Jakarta (ANTARA) - Menteri Luar Negeri Retno Marsudi menyebut belum ada pergerakan pengungsi Rohingya yang memasuki perairan dekat Aceh.
“Hal ini juga dikonfirmasi oleh Direktorat Polisi Air dan Udara Provinsi Aceh, setelah melakukan patroli udara di sepanjang garis pantai utara Pulau Sumatera pekan lalu,” kata Retno dalam konferensi pers secara daring dari Istana Kepresidenan Jakarta, Rabu.
Sebelumnya dilaporkan bahwa ratusan pengungsi Rohingya dari Myanmar akan memasuki perairan Indonesia dalam perjalanan menuju Malaysia.
Dalam konteks penyebaran pandemi COVID-19 saat ini, Menlu Retno menyebut pergerakan warga Rohingya akan menjadi masalah yang lebih kompleks karena dapat menimbulkan tantangan kemanusiaan yang lebih besar.
Di sisi lain, masalah di Rakhine State telah menjadi perhatian Indonesia dan ASEAN mengingat dimensi kemanusiaannya dan implikasinya terhadap perdamaian, stabilitas, dan keamanan regional.
Untuk mengatasi masalah tersebut, Indonesia akan memanfaatkan semua mekanisme yang ada termasuk melalui Deklarasi Bali Process di mana Indonesia menjadi ketua bersama dengan Australia.
Perlu diketahui, Deklarasi Bali untuk Korban Penyelundupan, Perdagangan dan Kejahatan Transnasional merupakan komitmen yang disepakati di Bali, Indonesia pada Maret 2016 oleh perwakilan dari 43 negara.
Dalam 14 poin deklarasi itu, negara-negara di Asia Pasifik berupaya meningkatkan perlindungan terhadap pengungsi yang berpindah tidak lewat jalur resmi (irregular movement), khususnya setelah ribuan pengungsi Rohingya tewas di laut akibat tidak diperbolehkan menepi pada 2015.
Menlu Retno telah berbicara melalui telepon dengan Menlu Australia Marise Payne mengenai masalah pengungsi Rohingya, termasuk untuk membahas secara komprehensif mulai dari negara asal, negara transit, serta negara tujuan, dengan mempertimbangkan tantangan yang muncul akibat COVID-19.
“Pengungsi dari Rakhine State memang rentan diperdagangkan atau diselundupkan. Jadi komunitas internasional memiliki tanggung jawab untuk melindungi mereka yang merupakan korban penyelundupan manusia dan perdagangan orang,” tutur Retno.
Sebelumnya, Amnesty International, organisasi yang berfokus di bidang penegakan HAM, mendesak negara anggota ASEAN melakukan pendekatan bersama untuk menangani masalah pengungsi Rohingya, yang banyak keluar dari Myanmar lewat jalur laut menuju negara sekitar.

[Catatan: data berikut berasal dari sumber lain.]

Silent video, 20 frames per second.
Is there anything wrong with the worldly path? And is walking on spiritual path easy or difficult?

Pada masa wabah COVID-19 saat ini, negara-negara menutup perbatasan menuju wilayah daratannya, sehingga banyak pengungsi Rohingya yang terombang-ambing di tengah laut dan bahkan meninggal dunia dalam pencarian tempat menepi.
Menurut peneliti Amnesty International Indonesia Dominique Virgil, Indonesia dianggap sebagai salah satu negara yang cukup memberikan perhatian terhadap masalah pengungsi, misalnya dengan mengeluarkan pernyataan bersama Malaysia dan Thailand pada 2015 untuk melakukan operasi SAR bagi pengungsi yang terombang-ambing di laut.

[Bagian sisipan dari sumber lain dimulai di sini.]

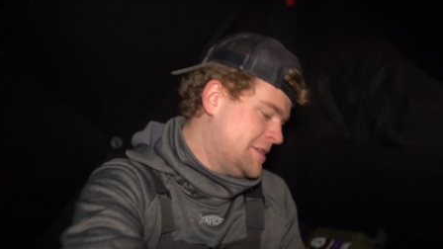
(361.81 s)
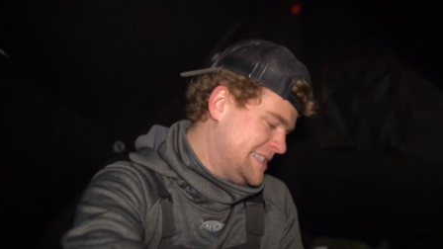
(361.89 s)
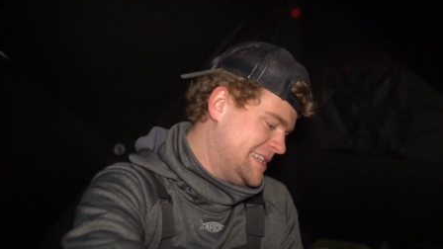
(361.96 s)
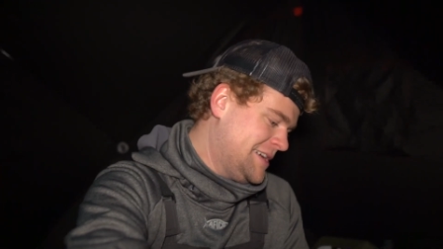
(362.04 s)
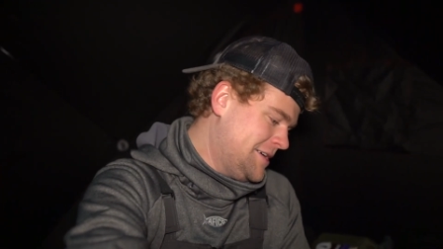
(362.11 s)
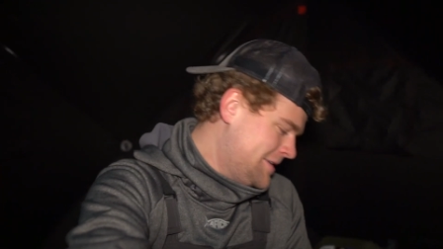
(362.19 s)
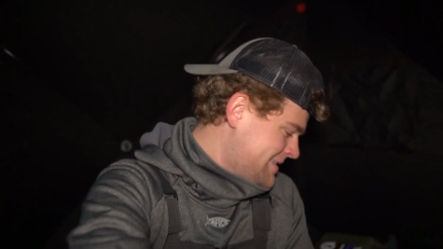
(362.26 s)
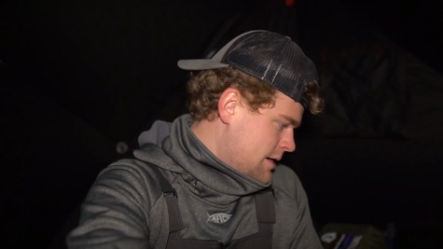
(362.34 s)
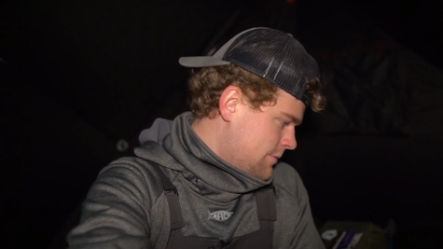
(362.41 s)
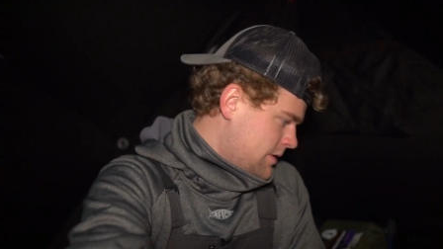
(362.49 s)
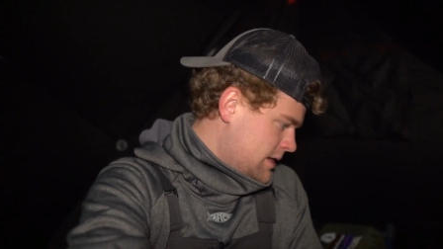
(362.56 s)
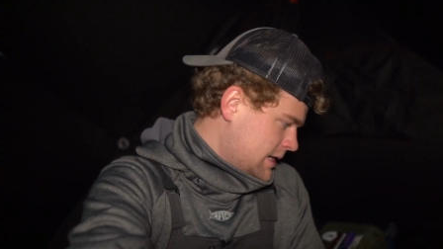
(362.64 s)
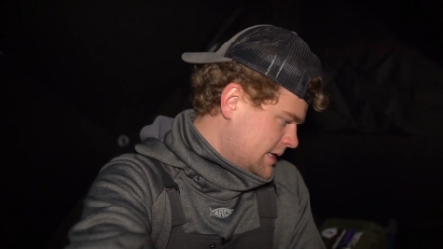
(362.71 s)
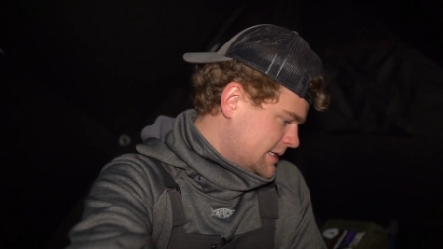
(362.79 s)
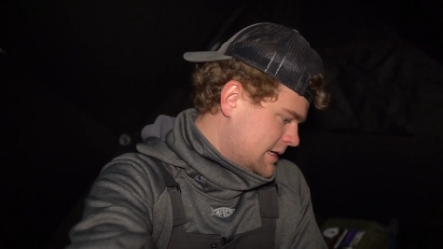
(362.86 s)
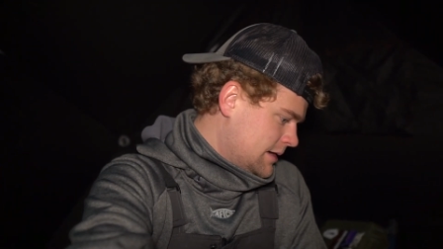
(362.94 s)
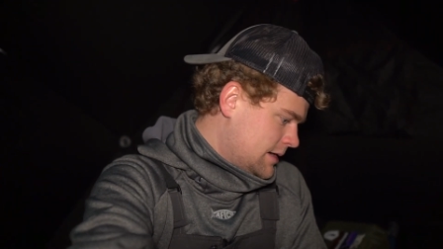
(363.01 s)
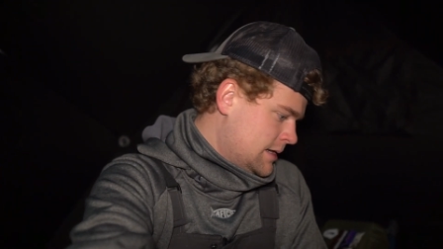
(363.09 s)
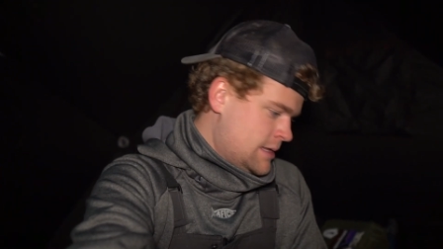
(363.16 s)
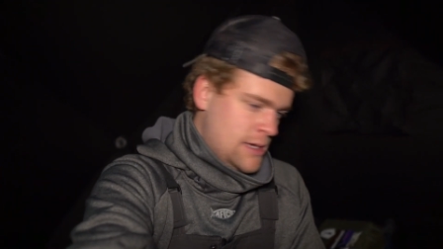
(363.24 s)
So we're gonna get to
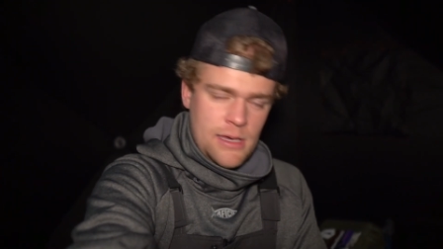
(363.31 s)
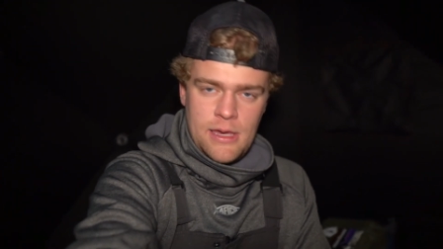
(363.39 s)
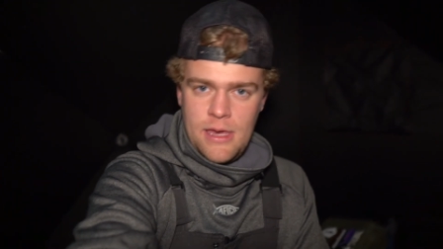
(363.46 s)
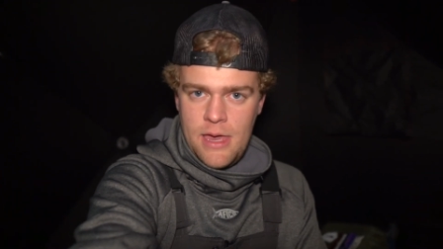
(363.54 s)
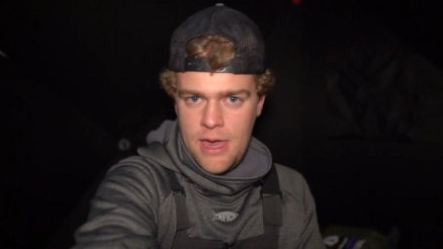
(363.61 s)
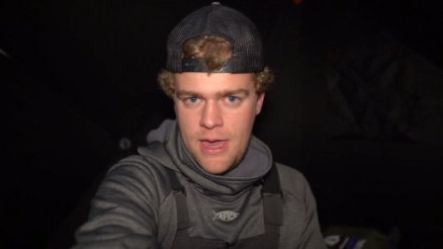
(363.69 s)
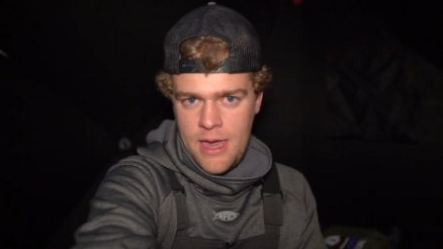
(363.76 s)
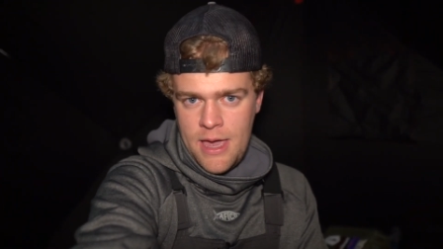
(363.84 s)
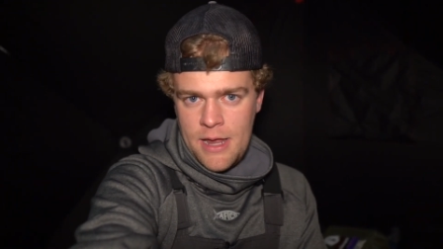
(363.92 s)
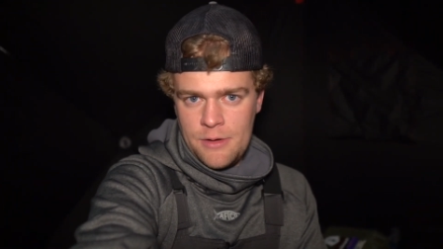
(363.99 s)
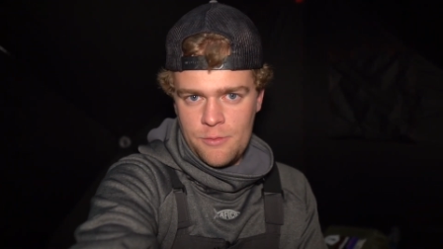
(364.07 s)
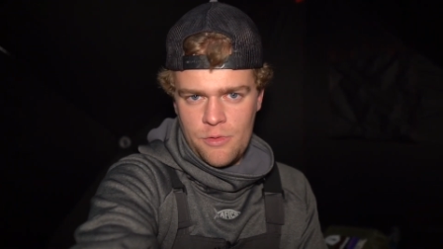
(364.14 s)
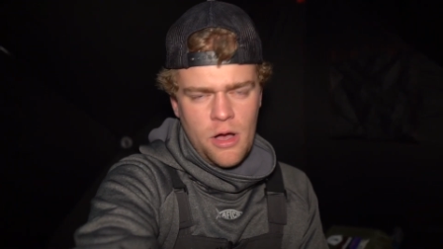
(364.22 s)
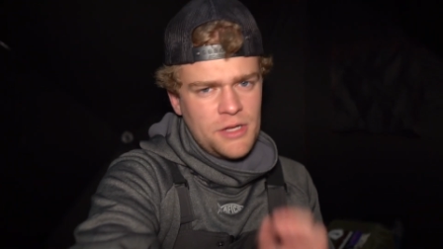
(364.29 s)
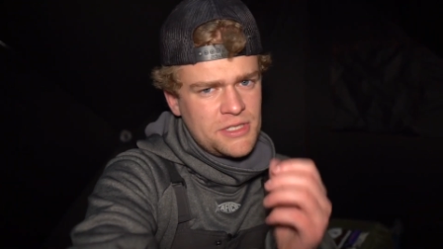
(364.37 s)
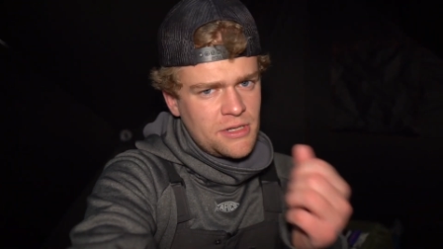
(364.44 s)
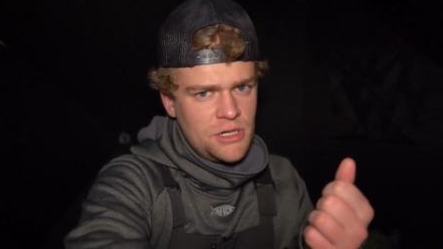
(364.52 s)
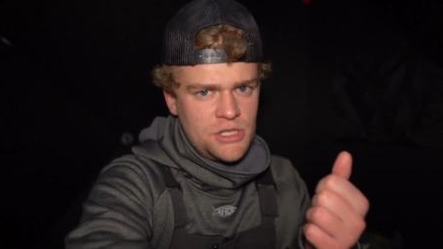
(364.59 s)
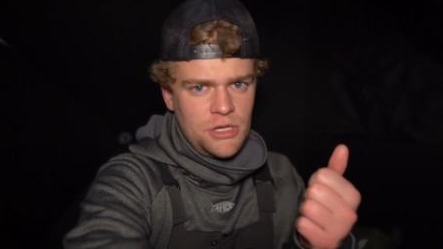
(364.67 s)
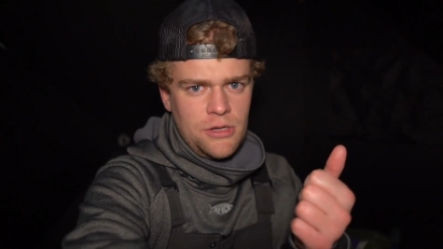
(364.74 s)
cooking, and we're also
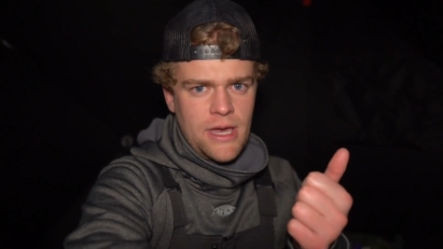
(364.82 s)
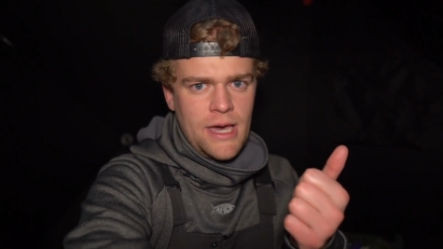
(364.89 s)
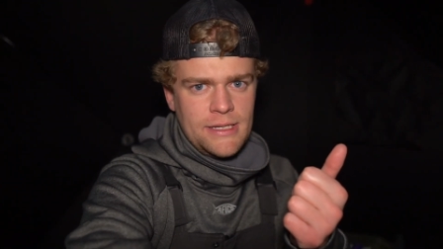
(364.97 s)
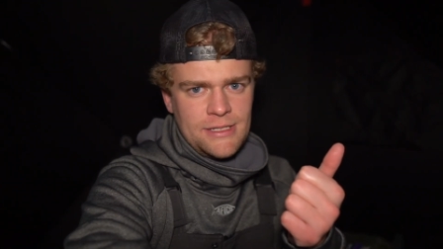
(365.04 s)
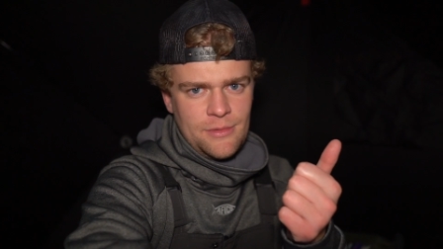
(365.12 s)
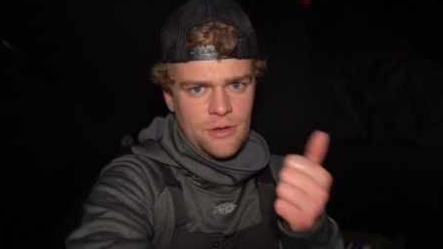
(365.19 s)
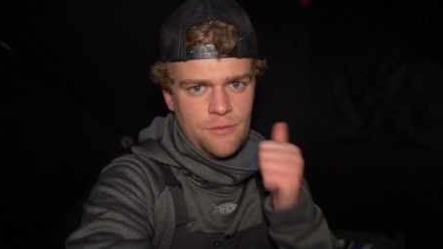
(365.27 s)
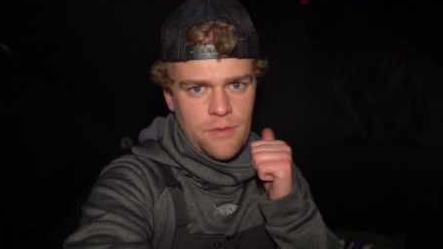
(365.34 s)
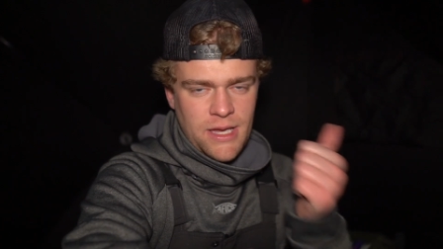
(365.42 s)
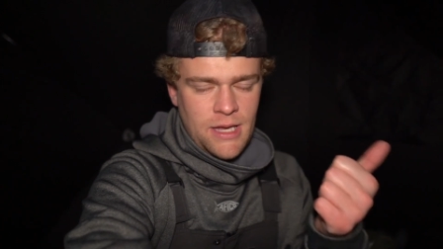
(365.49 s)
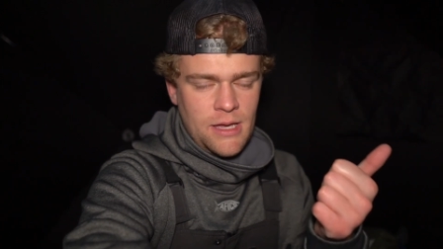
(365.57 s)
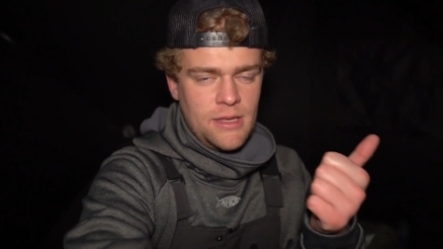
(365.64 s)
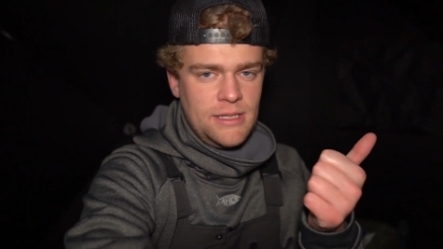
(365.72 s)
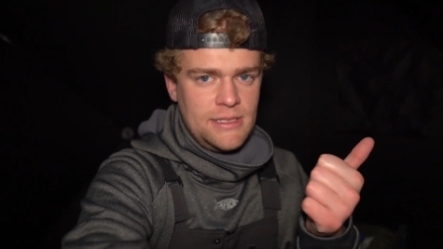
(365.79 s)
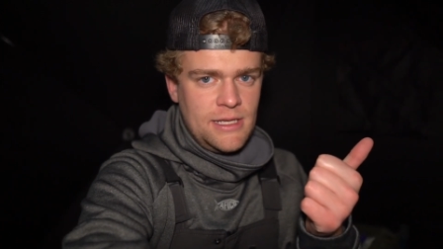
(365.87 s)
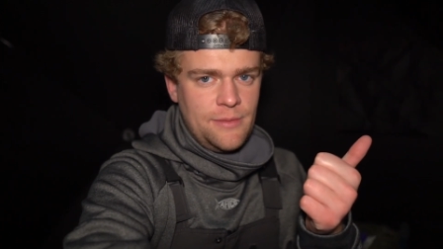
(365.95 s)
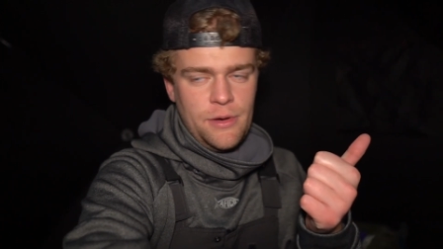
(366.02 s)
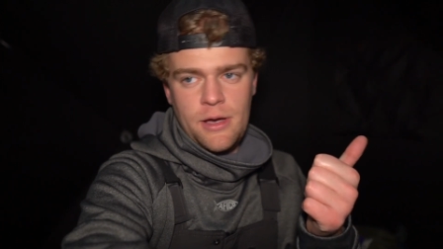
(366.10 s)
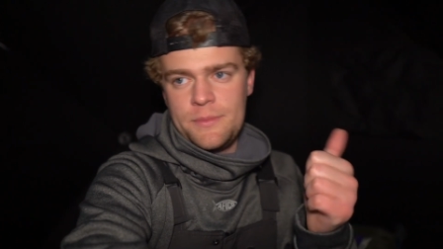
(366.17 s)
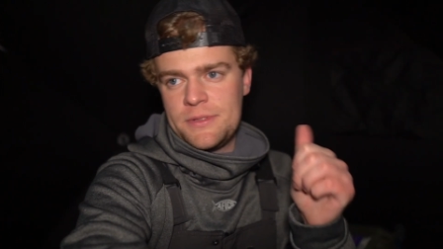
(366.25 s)
gonna show you guys some of the rigging of these
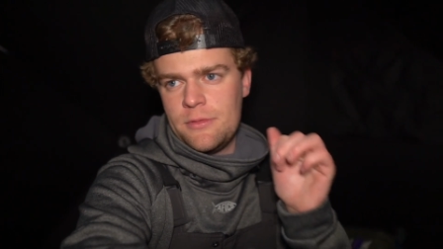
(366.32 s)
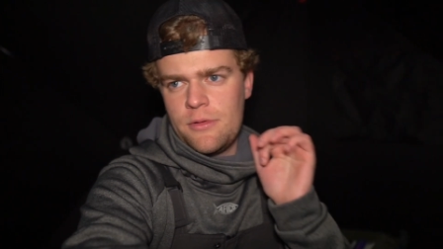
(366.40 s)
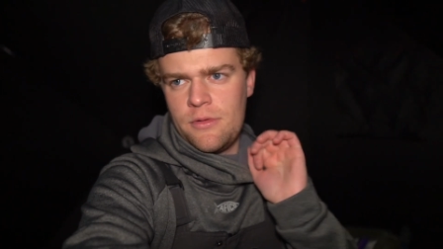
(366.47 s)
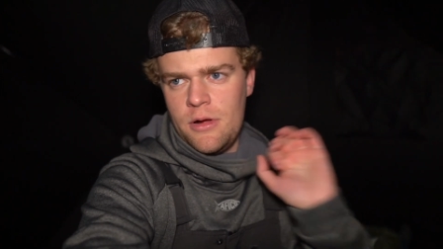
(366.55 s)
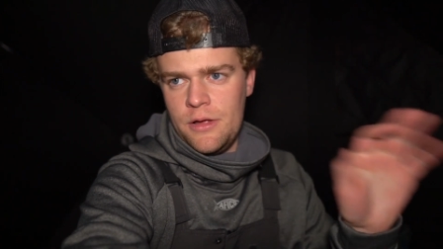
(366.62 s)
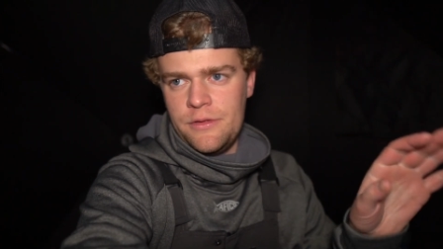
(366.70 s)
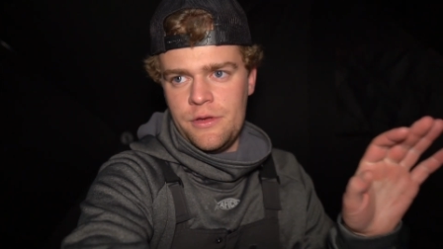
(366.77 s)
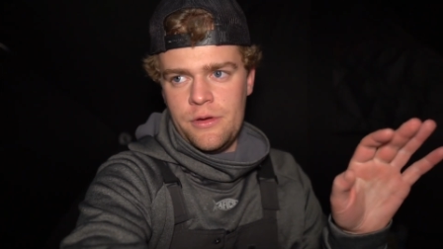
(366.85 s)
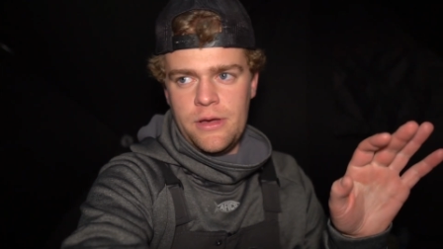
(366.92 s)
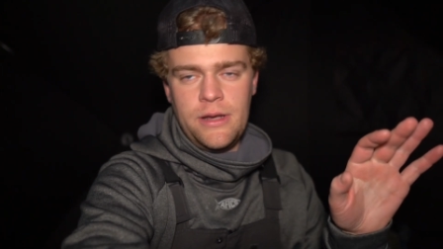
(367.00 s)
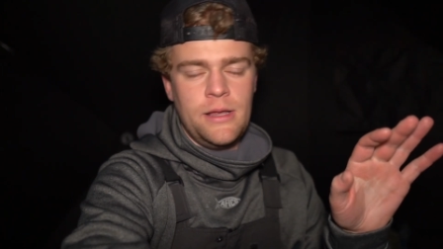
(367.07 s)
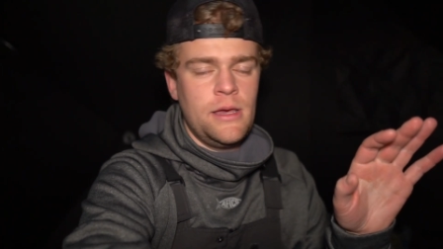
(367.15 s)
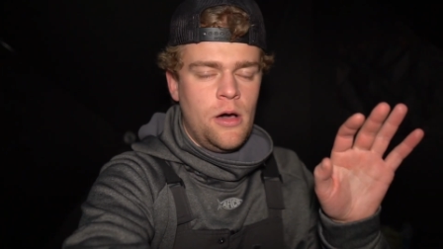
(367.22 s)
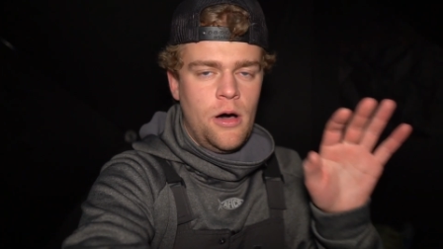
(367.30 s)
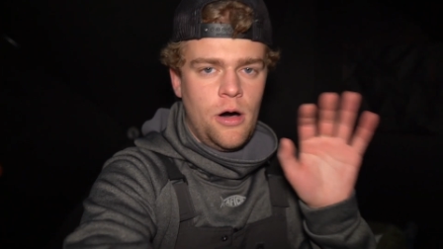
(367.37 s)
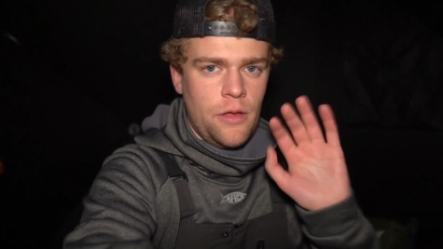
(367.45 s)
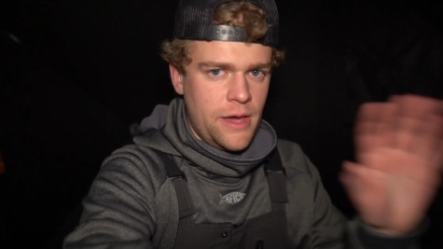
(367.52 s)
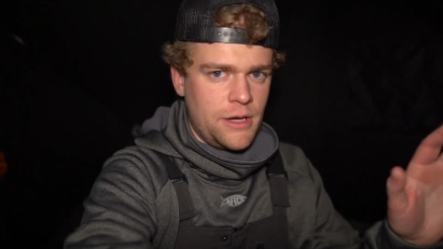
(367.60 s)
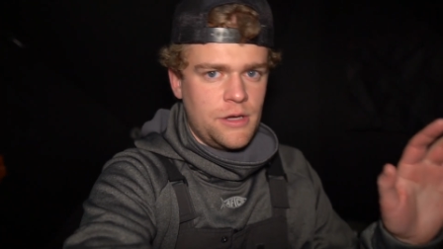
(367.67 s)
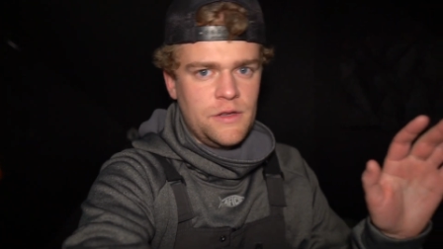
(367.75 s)
tip-ups, what we're all doing, all
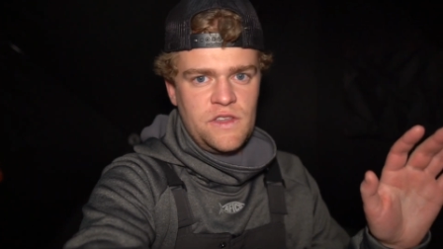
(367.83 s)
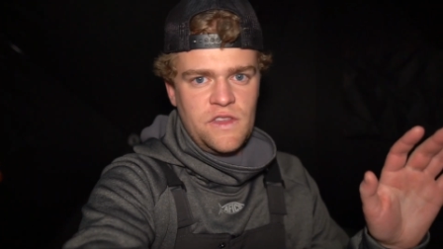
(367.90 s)
that good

Selain itu, Indonesia dinilai menunjukkan peran kepemimpinan terkait upaya penanganan persoalan ini, dengan menerbitkan Peraturan Presiden Nomor 125 Tahun 2016 tentang komitmen pemerintah menyediakan penampungan bagi para pengungsi yang terlantar di tengah laut.
Atas fakta-fakta tersebut, Amnesty International mengharapkan Indonesia dapat menampung sekitar 500 pengungsi Rohingya dalam dua kapal yang dikabarkan saat ini tengah mendekat ke perairan Aceh untuk dapat mendarat di wilayah itu.
"Masyarakat Rohingya adalah bagian dari ASEAN, sehingga mengabaikan mereka berarti mengabaikan masyarakat ASEAN itu sendiri," ujar Dominique.